Rizvi Ali A, Stoian Anca Pantea, Janez Andrej, Rizzo Manfredi
Department of Medicine, University of Central Florida College of Medicine, Orlando, FL 32827, USA.
Division of Endocrinology, Diabetes and Metabolism University of South Carolina School of Medicine Columbia, Columbia, SC 29209, USA.
Biomedicines. 2021 Oct 29;9(11):1579. doi: 10.3390/biomedicines9111579.
Dyslipidemia is a potent risk factor for the genesis and progression of cardiovascular disease (CVD), and both the concentration and type of low-density lipoproteins (LDL) augment this association. The small, dense LDL (sdLDL) subfraction is the subtype which is most strongly predictive of atherosclerosis and cardiovascular events. In addition to the traditionally available lipid-lowering treatment options, certain novel therapies have been shown to favorably impact sdLDL, among them the antidiabetic class of agents known as glucagon-like peptide 1 receptor agonists (GLP1-RAs). These drugs seem to alter the pathophysiologic mechanisms responsible for the formation and accumulation of atherogenic lipoprotein particles, thus potentially reducing cardiovascular outcomes. They represent a uniquely targeted therapeutic approach to reduce cardiometabolic risk and warrant further study for their beneficial nonglycemic actions.

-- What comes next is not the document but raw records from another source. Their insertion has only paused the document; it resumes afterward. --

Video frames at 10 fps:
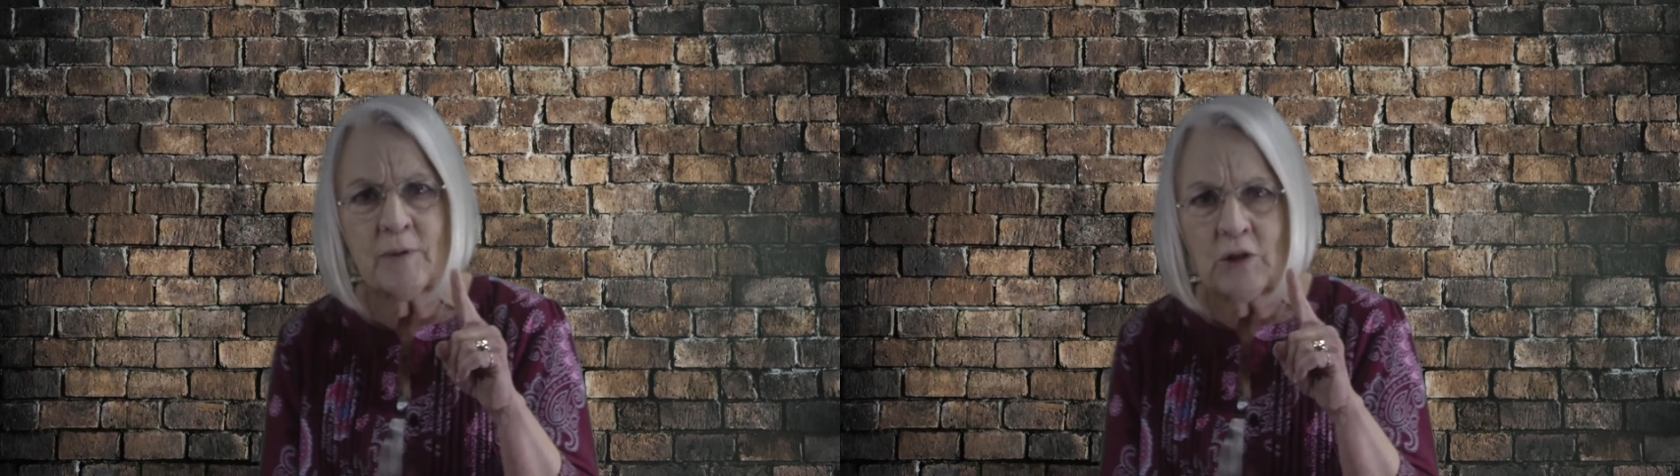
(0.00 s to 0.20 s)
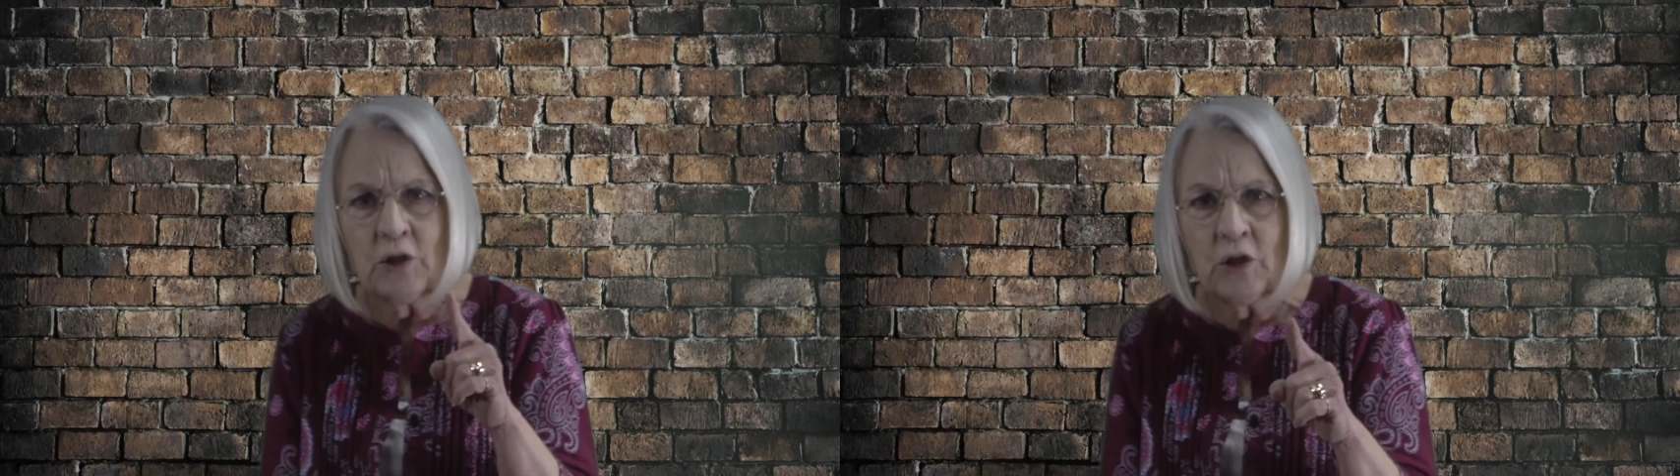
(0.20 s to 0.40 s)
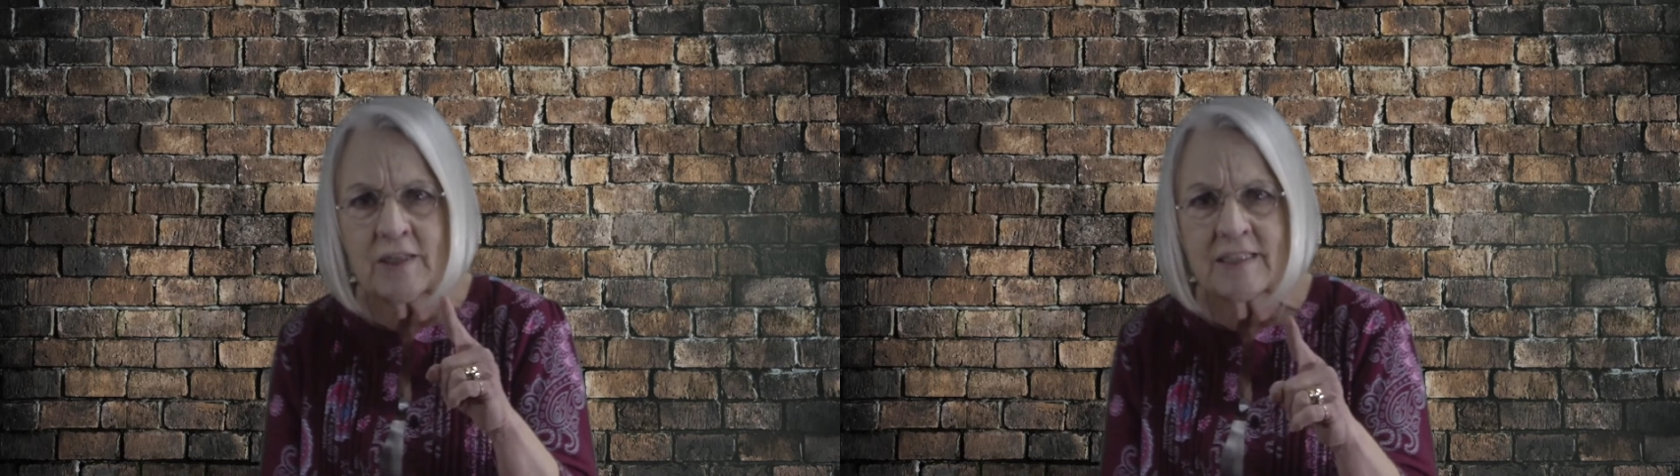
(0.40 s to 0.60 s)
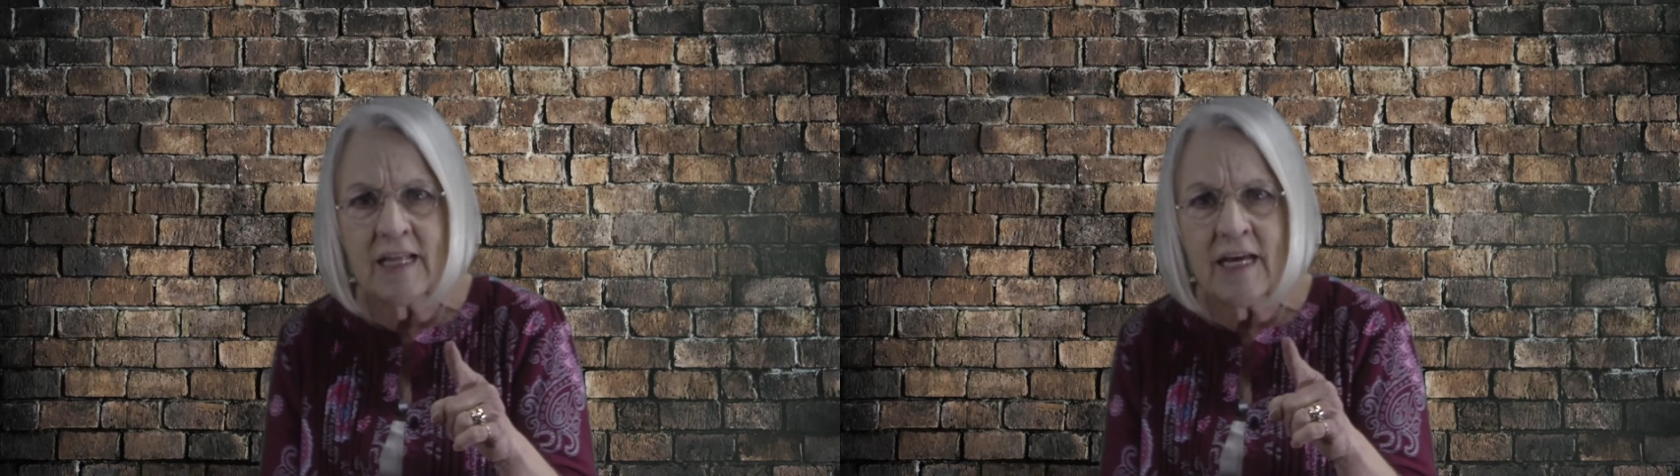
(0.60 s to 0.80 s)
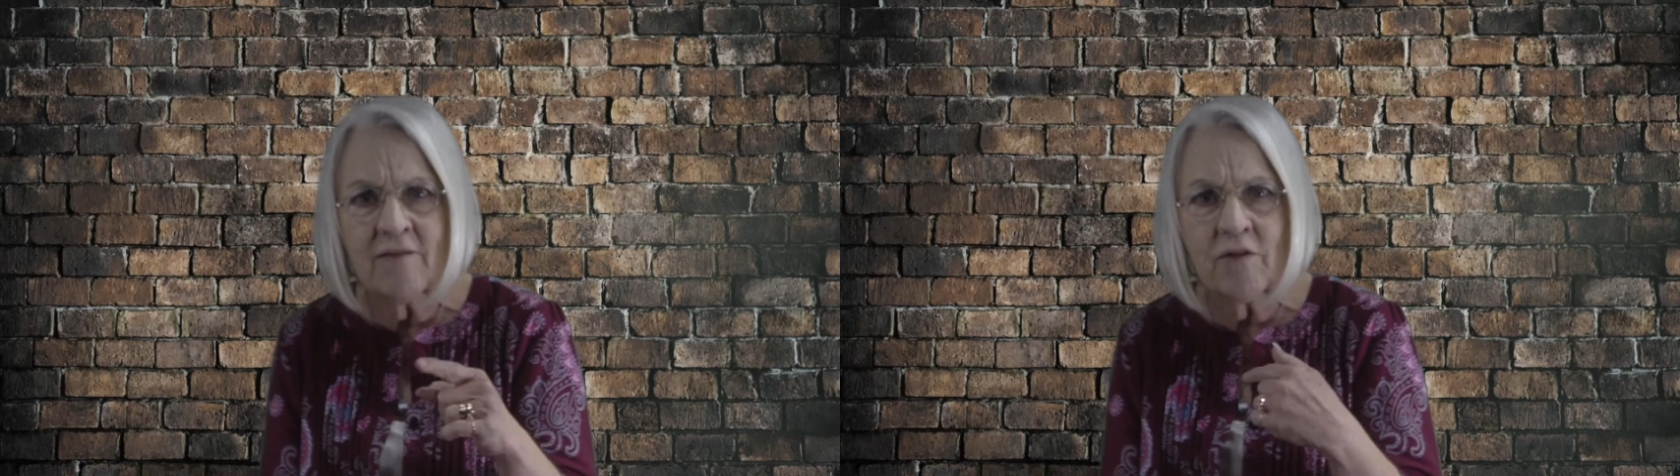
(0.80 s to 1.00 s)
looks
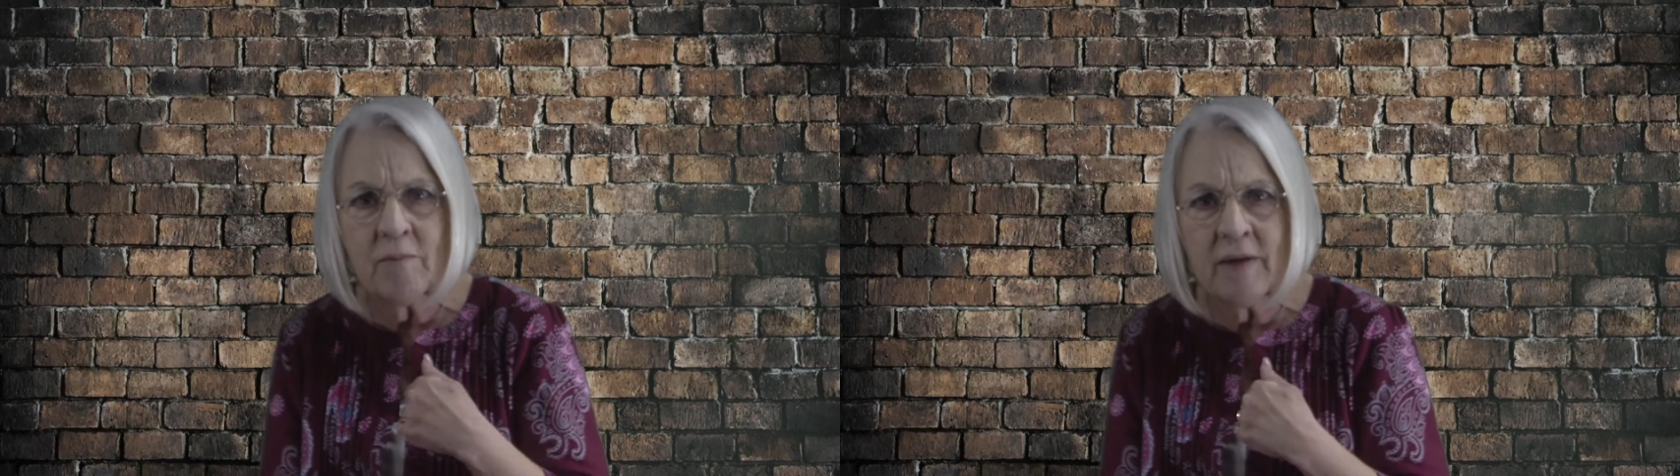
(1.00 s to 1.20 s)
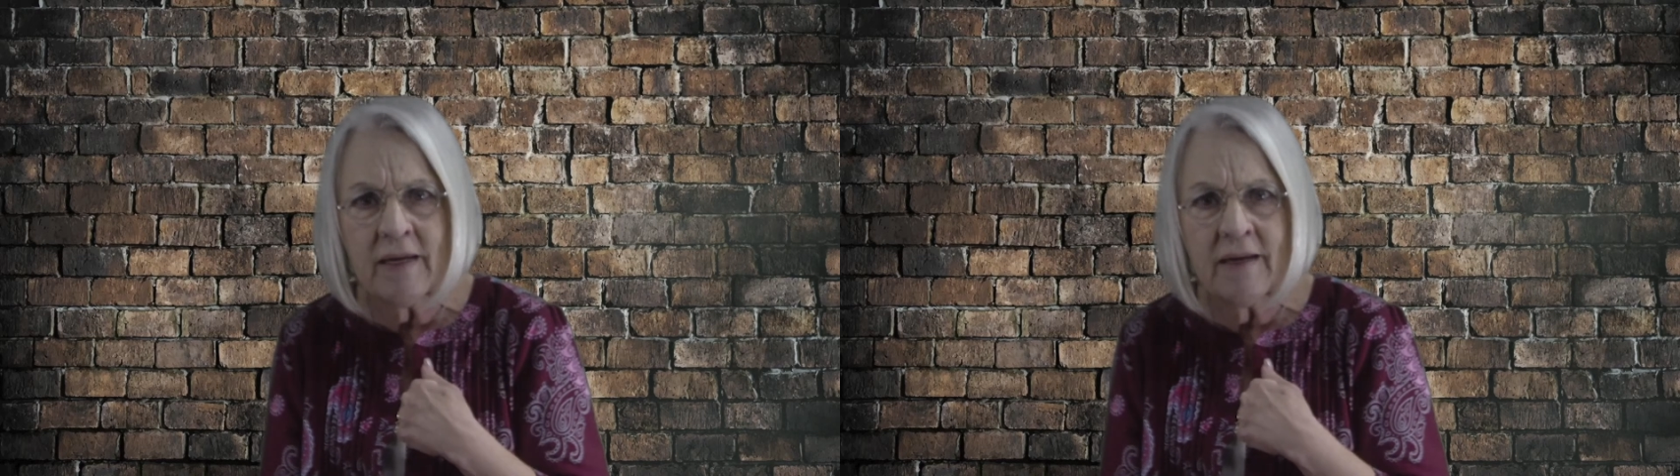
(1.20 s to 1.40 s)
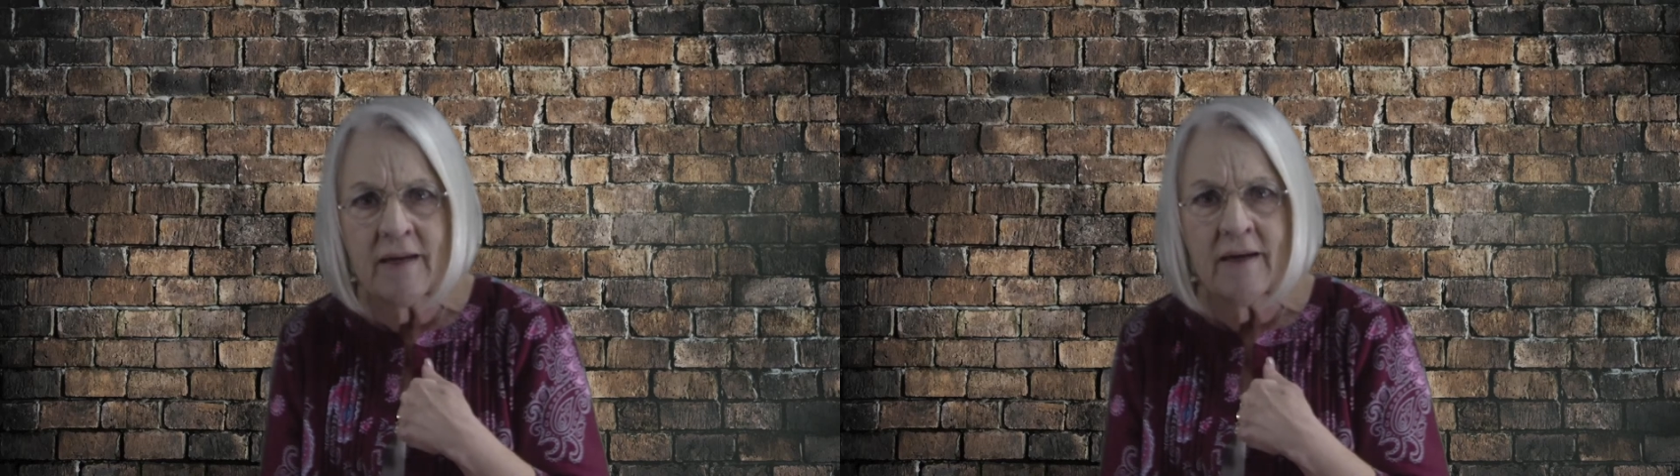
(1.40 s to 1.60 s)
like for me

血脂异常是心血管疾病(CVD)发生和进展的一个重要危险因素,低密度脂蛋白(LDL)的浓度和类型均增强了这种关联。小而密的LDL(sdLDL)亚组分是对动脉粥样硬化和心血管事件预测性最强的亚型。除了传统的降脂治疗选择外,某些新型疗法已被证明对sdLDL有有利影响,其中包括一类名为胰高血糖素样肽1受体激动剂(GLP1-RAs)的抗糖尿病药物。这些药物似乎改变了导致致动脉粥样硬化脂蛋白颗粒形成和积累的病理生理机制,从而有可能降低心血管疾病结局。它们代表了一种独特的靶向治疗方法,可降低心脏代谢风险,其有益的非血糖作用值得进一步研究。